**YOUR TASK**: Working from the entries that follow, transcribe exactly and only the lines from the one with "[11.00-12.00s]" through the last, pictures excluded.

* * * * * * *

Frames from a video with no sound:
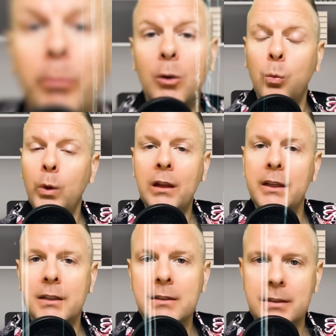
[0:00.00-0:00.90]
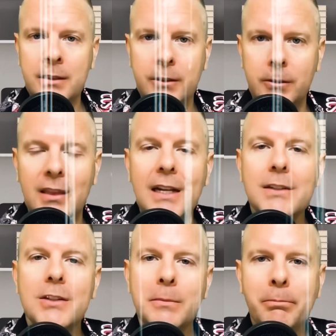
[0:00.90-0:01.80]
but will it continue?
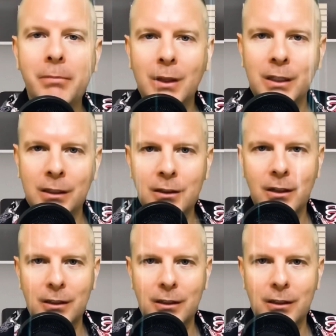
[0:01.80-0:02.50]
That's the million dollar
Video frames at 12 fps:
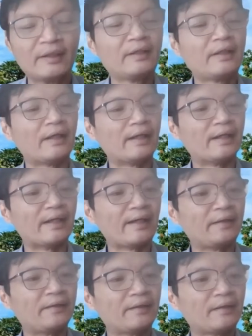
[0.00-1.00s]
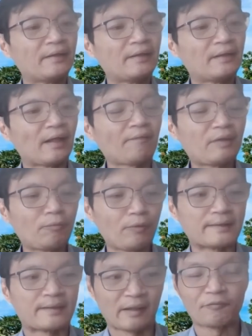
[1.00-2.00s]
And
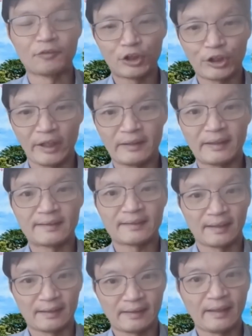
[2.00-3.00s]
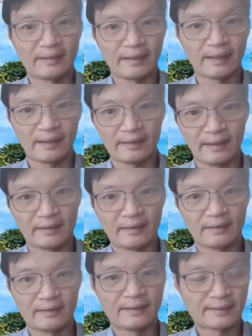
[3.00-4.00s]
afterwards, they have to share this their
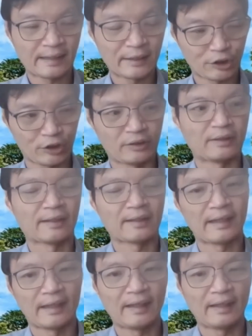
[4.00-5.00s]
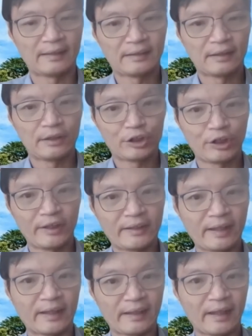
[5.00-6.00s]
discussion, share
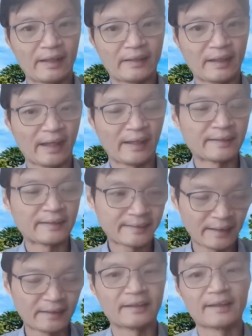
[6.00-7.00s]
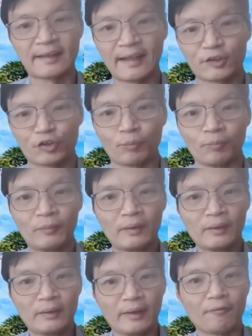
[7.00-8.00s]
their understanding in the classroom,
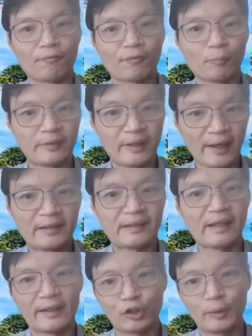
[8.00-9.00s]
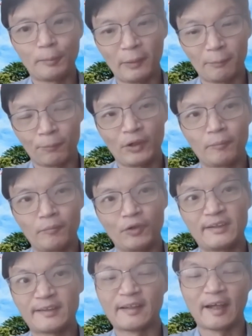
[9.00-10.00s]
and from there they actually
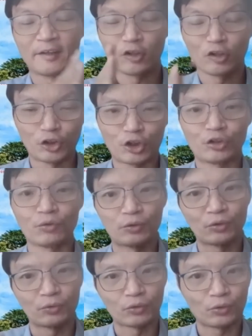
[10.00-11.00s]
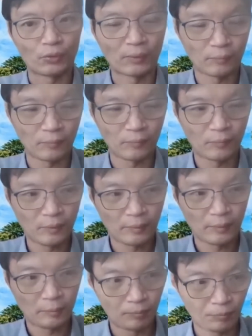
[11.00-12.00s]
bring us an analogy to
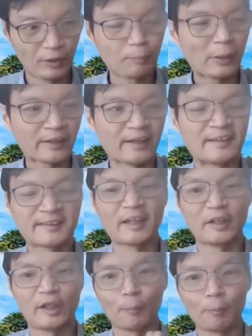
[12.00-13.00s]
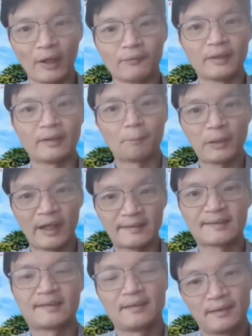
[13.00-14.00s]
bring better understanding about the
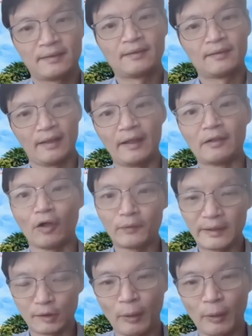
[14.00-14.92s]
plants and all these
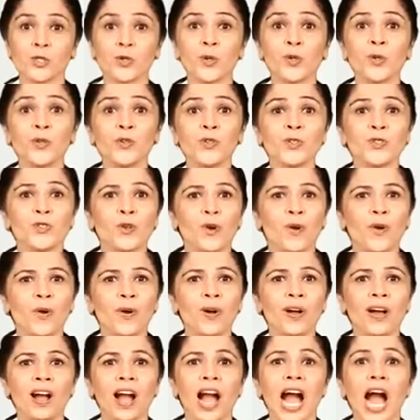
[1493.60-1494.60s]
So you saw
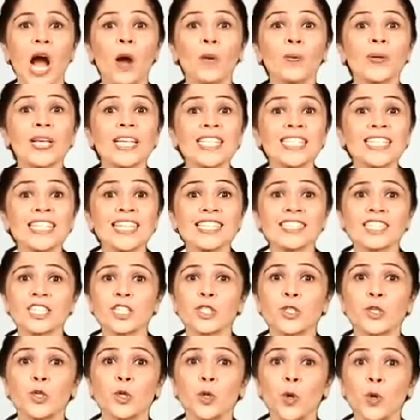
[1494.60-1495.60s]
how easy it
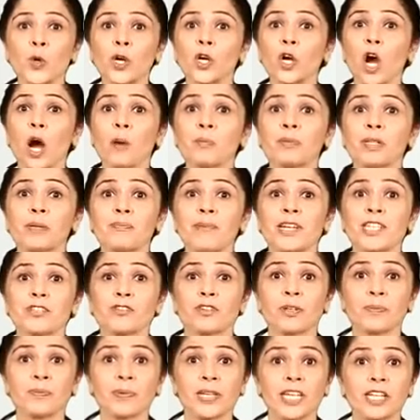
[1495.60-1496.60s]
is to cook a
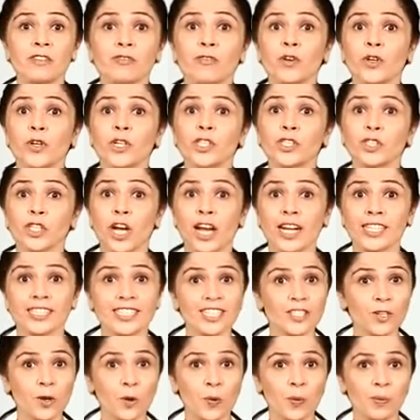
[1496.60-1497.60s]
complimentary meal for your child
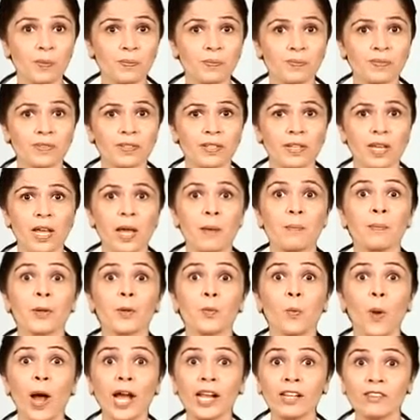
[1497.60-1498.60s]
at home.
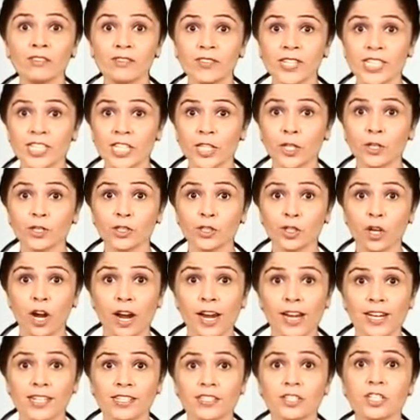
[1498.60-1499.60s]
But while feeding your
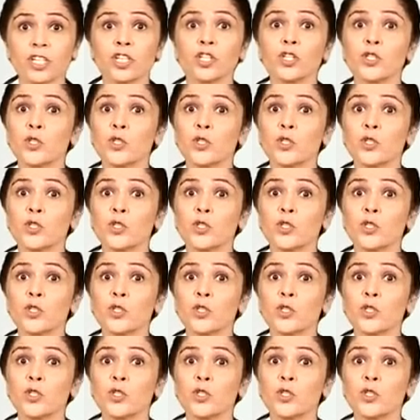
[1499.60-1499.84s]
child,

* * * * * * *

**SOLUTION**:
[11.00-12.00s]
bring us an analogy to
[12.00-13.00s]
[13.00-14.00s]
bring better understanding about the
[14.00-14.92s]
plants and all these
[1493.60-1494.60s]
So you saw
[1494.60-1495.60s]
how easy it
[1495.60-1496.60s]
is to cook a
[1496.60-1497.60s]
complimentary meal for your child
[1497.60-1498.60s]
at home.
[1498.60-1499.60s]
But while feeding your
[1499.60-1499.84s]
child,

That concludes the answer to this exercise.